Il Qualcomm Stadium deserto con i pochi presenti che fischiano pesantemente la squadra e la sconfitta imbarazzante per 7-31 contro i Panthers sanciscono la fine, come rivelerà settimane dopo in conferenza stampa Dean Spanos. Norv e AJ sono entrambi “dead men walking” e il Black Monday si abbatte su di loro senza pietà. La decisione è presa, l’Era di Norv&AJ è finita.

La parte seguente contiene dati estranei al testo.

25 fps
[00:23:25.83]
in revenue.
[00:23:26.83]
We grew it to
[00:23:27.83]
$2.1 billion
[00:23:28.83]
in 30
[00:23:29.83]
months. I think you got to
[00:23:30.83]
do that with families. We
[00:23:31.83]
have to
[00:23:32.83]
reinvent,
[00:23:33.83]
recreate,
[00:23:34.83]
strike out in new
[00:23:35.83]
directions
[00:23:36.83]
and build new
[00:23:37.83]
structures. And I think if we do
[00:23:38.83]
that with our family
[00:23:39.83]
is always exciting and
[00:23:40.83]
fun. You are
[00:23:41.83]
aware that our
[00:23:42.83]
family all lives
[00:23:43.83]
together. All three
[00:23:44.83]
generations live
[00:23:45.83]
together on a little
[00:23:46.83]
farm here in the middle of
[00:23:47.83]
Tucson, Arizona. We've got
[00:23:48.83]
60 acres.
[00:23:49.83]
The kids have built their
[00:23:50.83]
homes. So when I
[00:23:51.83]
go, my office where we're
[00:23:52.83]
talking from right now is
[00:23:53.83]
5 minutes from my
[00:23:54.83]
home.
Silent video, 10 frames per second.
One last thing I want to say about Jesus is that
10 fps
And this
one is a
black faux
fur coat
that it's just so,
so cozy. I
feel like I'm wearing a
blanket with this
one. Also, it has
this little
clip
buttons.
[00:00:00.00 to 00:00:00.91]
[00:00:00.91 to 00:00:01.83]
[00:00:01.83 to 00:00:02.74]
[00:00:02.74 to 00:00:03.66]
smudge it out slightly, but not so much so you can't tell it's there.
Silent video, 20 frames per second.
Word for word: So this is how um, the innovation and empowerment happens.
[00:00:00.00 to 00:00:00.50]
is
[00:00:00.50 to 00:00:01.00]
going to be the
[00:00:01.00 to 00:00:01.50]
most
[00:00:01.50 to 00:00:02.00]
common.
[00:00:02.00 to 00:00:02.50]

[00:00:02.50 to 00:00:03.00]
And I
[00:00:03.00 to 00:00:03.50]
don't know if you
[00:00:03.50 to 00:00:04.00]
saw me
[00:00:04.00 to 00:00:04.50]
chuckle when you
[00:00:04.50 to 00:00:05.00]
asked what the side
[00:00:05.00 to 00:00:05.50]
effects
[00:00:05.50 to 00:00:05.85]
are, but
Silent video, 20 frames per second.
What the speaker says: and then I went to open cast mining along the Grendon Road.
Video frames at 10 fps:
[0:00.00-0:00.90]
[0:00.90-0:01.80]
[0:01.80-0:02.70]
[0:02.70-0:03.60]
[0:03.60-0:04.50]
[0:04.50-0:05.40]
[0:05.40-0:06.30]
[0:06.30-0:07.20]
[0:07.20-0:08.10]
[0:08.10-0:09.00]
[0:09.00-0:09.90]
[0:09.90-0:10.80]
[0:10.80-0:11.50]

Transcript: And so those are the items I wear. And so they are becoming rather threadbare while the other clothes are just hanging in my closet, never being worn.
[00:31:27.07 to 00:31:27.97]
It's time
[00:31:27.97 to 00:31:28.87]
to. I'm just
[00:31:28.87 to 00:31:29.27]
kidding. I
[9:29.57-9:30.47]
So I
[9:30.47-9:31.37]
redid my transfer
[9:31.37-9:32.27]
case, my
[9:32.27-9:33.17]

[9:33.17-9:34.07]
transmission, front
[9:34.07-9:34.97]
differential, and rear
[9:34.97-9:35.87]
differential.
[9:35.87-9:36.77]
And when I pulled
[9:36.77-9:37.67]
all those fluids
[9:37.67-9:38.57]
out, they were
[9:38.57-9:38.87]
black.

Smith era ironicamente soprannominato “Lord of No Rings” e così è stato. Solo tanti “what if” per i Chargers durante il suo regno, ma zero Super Bowl, zero anelli, zero partecipazioni.

Norv, si è guadagnato l’appellativo “Houdini” grazie a una sua citazione nelle ultime interviste nella sua carriera da HC sulla sideline Bolts. Beh, lasciatemelo dire, più che Houdini, Norv, ora sembra più il personaggio di Robert Angier di “The Prestige”, il quale rimane intrappolato nella tecla d’acqua, annegando [sì, è un riadattamento no spoiler].

Farewell Houdini, Farewell Lord of No Rings, un tifoso Bolts.